= Kurt Bieber =

American actor

Kurt Bieber (January 5, 1929 – December 31, 2015) was an American actor and male model. He gained notoriety as the character Letch Feeley in photographs by Cris Alexander for the illustrated 1961 parody "confessional" novel Little Me, a bestseller by Patrick Dennis.

Born Kermit Henry Bieber in Allentown, Pennsylvania, he served in the military during the Korean war. Upon discharge he moved to New York City to study drama, dance and voice with the American Theatre Wing. He then appeared in summer stock companies of several plays and musicals including Wish You Were Here, Wonderful Town, Can-Can, and On The Town. He made his Broadway debut in 1958 as a sailor in the original cast of The World of Suzie Wong with William Shatner.

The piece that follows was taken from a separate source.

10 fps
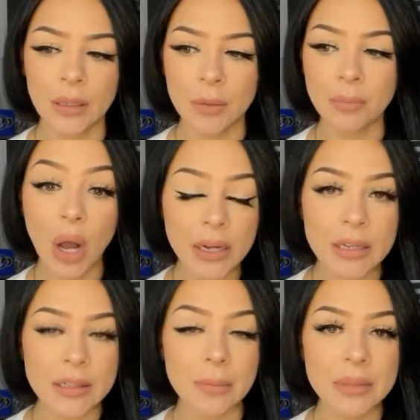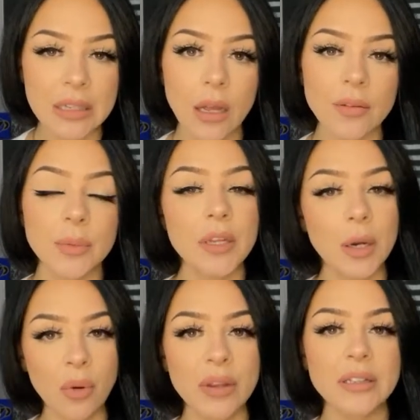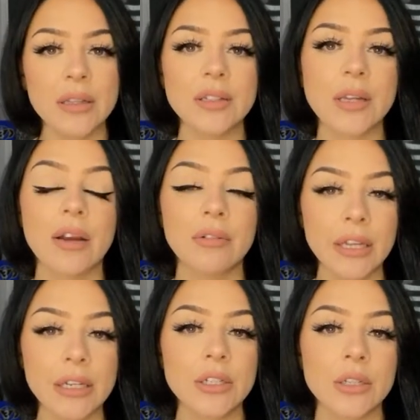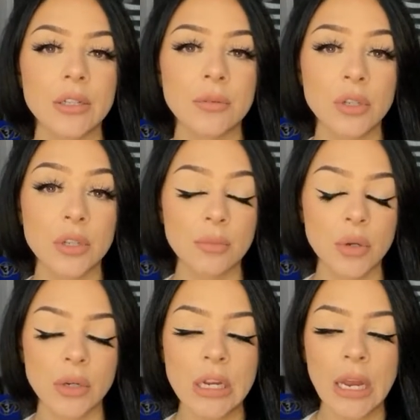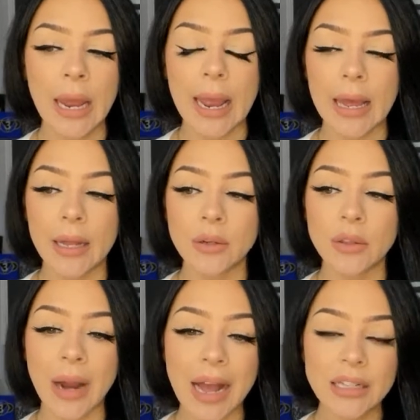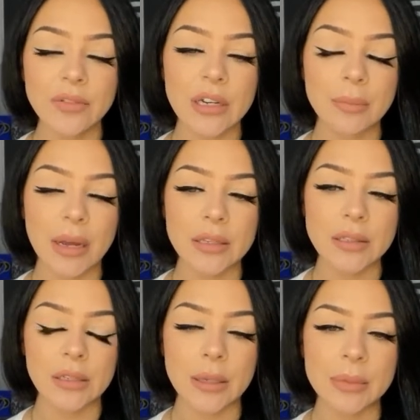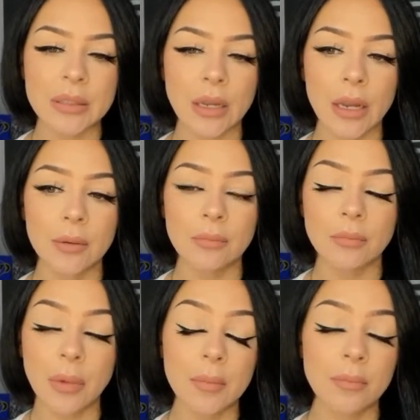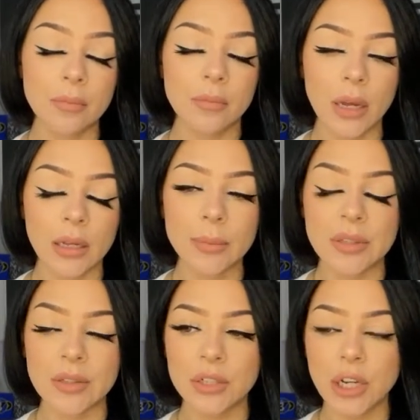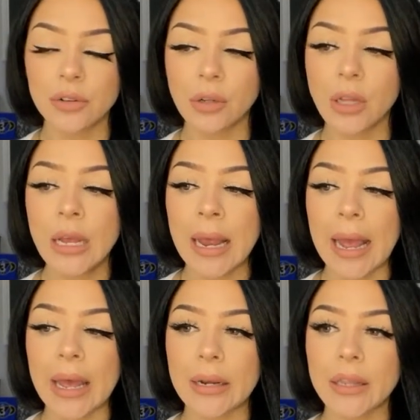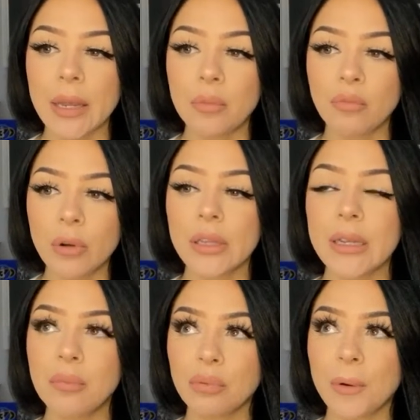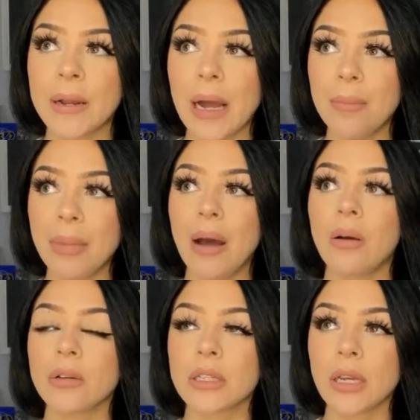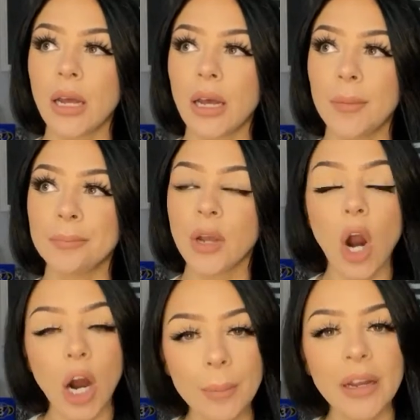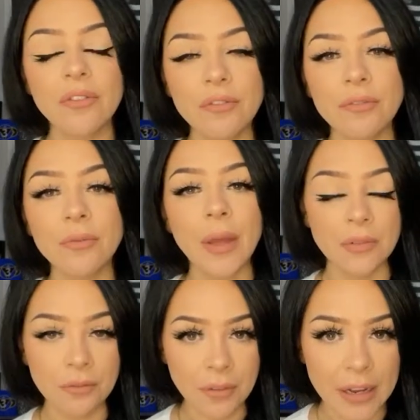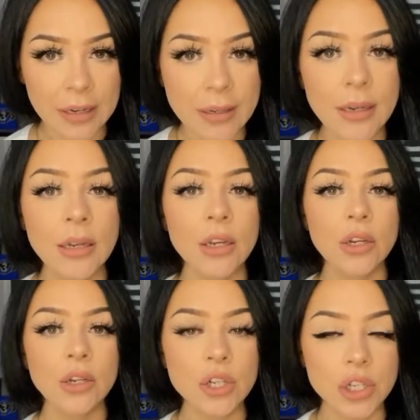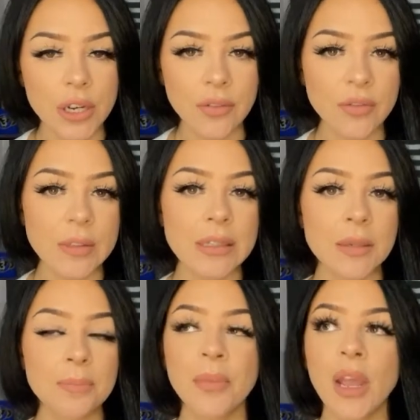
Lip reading: bodies themselves, but they are points in the sky related to the moon, and they're activated by this eclipse and by eclipses in general, and they really bring about karmic and fated shifts.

He appeared a regional production of The Teahouse of the August Moon with Red Buttons in 1960.

Starting in the late 1960s, Bieber became a model for Colt Studio Group. In addition to several commercials, he appeared in the films Cruising as a club goer and in Midnight Cowboy as a Times Square street hustler. Kurt Bieber spoke about his movie experiences in the February 1980 issue of Mandate magazine in the exclusive feature "The Men of Cruising". Some of his Colt studio photos again appeared in the June 1980 Mandate article "Whatever Happened To Letch Feeley?"